María Munoz et Pep Ramis à propos de leur création "Double Infinite. The Bluebird Call"
Vous avez fondé Mal Pelo en 1989 autour d’un duo mais, dans l’ensemble de vos trente créations,
quatre seulement ont été des face-à-face entre vous deux. Que signifient ces nouvelles retrouvailles dans votre parcours?
PEP RAMIS : Nous nous retrouvons tous les huit à dix ans, pour questionner l’endroit où se place notre désir et faire le point sur notre langage artistique, avec nos corps du moment. Le désir de nous retrouver est aussi venu du fait d’avoir terminé une quadrilogie sur la musique de Bach, dont nous présentons plus tard au Théâtre des Abbesses le premier volet, le solo Bach de María.
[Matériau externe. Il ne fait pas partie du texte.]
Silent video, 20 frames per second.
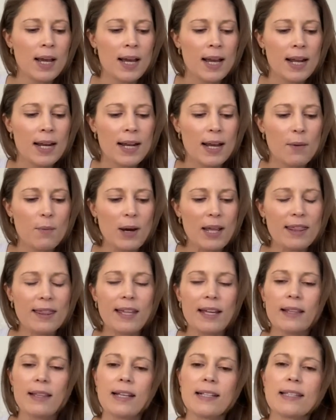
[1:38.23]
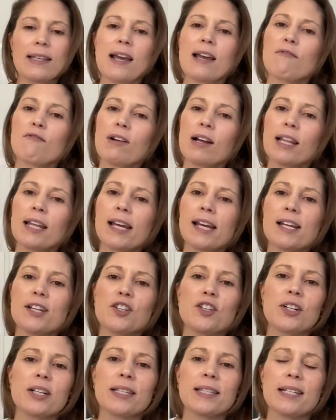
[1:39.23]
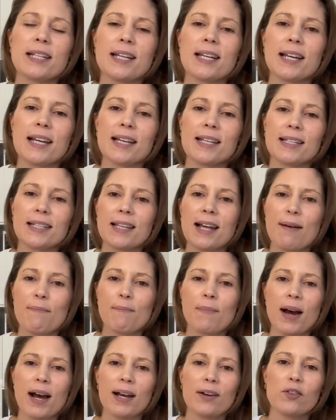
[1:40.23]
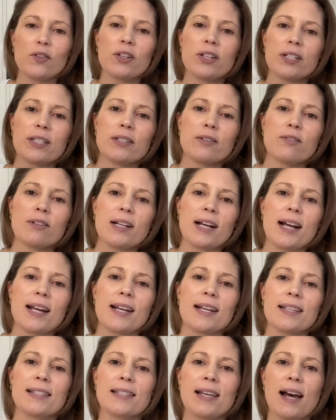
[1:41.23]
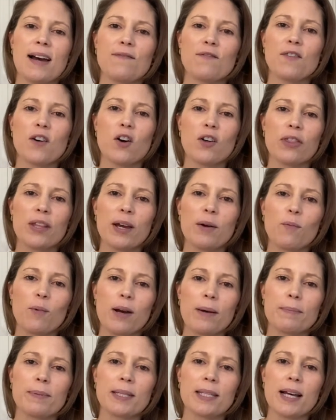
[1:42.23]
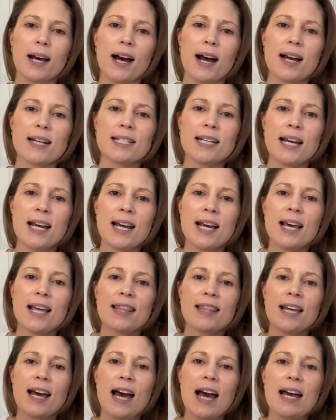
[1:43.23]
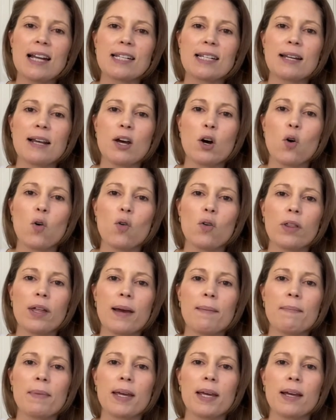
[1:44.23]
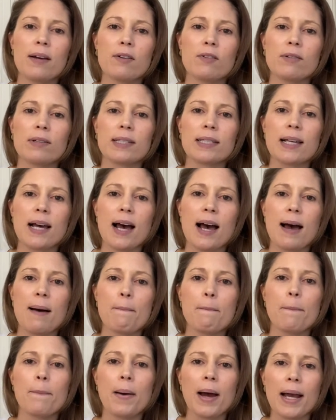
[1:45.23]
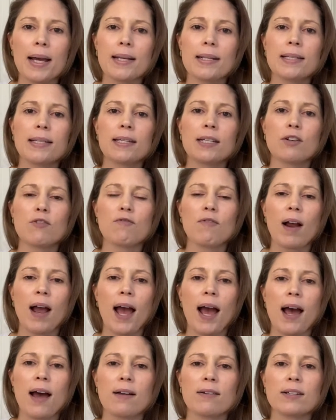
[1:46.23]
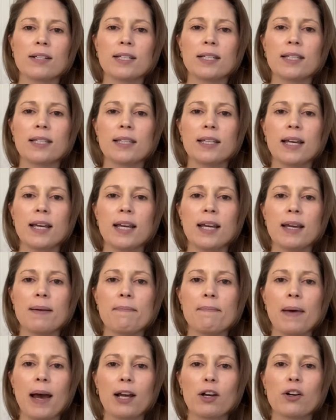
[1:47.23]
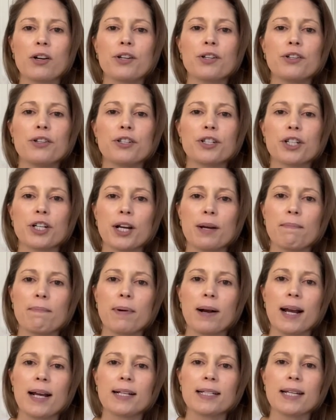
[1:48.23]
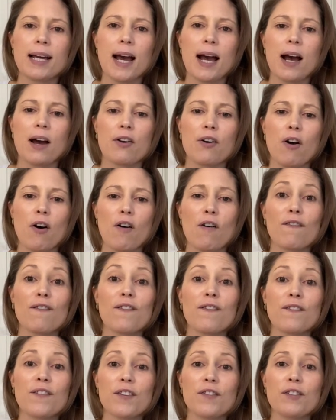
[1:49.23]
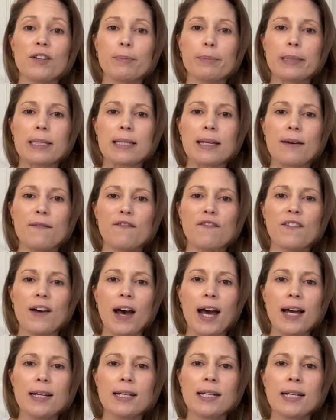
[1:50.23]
one thing that's really interesting is that My Goodness Organics have on their website that all their meals are based around the macronutrient breakdown of 50% fat,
Dans Double Infinite. The Bluebird Call, vous poursuivez sur la voie de la rencontre entre la danse, la poésie et la musique.
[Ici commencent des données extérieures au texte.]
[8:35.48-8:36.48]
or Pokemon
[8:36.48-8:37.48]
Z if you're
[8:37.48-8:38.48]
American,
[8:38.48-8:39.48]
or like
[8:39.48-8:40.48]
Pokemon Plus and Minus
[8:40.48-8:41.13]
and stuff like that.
MARÍA MUÑOZ: Cette fois, nos sources sont très mélangées, avec des textes de John Berger, Pier Paolo Pasolini et Nick Cave. Il y a le poème Blue Bird de Charles Bukowski qui a donné le titre du spectacle et des extraits édités de pensées de Blaise Pascal sur l’idée de l’infini. La musique jouée en live par Joel Bardolet, Quiteria Muñoz et Bruno Hurtado est aussi très importante pour le spectacle, dans l’idée d’une bande-son comme au cinéma.
P. R. : Nous avons travaillé pendant douze ans avec le poète et romancier John Berger qui a contribué à trois de nos spectacles et aussi à des installations audiovisuelles. Cette période était très importante pour nous, de par nos échanges et réflexions partagées.
Ce duo qui débute par deux solos est-il une métaphore de vos propres retrouvailles sur le plateau ?
P. R. : Jusqu’ici, nous avons commencé nos duos en étant très soudés. Cette fois, nos collaborateurs ont d’abord travaillé avec María, pendant plusieurs semaines, et ensuite avec moi. Nous avons créé des lignes de recherche parallèles, mais à travers le prisme de chacun. Ce sont deux portraits, mais on y fait référence à l’absence de l’autre, par les images projetées.
M. M. : Il est possible que les deux aient un vécu partagé et se retrouvent après une séparation, mais on peut aussi penser qu’ils vivent ensemble, tout en éprouvant la nécessité d’un monologue intérieur. Cette pièce est très nouvelle, nous l’avons très peu jouée et nous sommes encore en train d’y découvrir beaucoup de choses.
Comme dans The Mountain, the Truth & the Paradise, le solo de Pep Ramis qu’on verra également au Théâtre des Abbesses, cherchez-vous ici à comprendre votre relation au monde?
P. R. : Je pose ici des questions vitales : comment faire pour être dans ce monde, pour vivre avec les autres? On met ça sur la table, avec toute la violence qui secoue le monde... Entre espérance, désespoir et absurdité de l’existence humaine, je cherche la spiritualité – et non la religion – où l’on traque l’essentiel, entre la lumière du haut et la boue d’en bas. Et nous voilà entre les deux, essayant d’y comprendre quelque chose. C’est fort, triste et comique à la fois. Ces questions forgent aussi notre langage corporel et les gestes avec lesquels nous nous exprimons. Nous n’avons plus vingt ans, notre danse n’est pas explosive, mais nos corps sont très engagés. Nous aimons trouver la qualité dans la simplicité, les suspensions, et parfois dans les silences.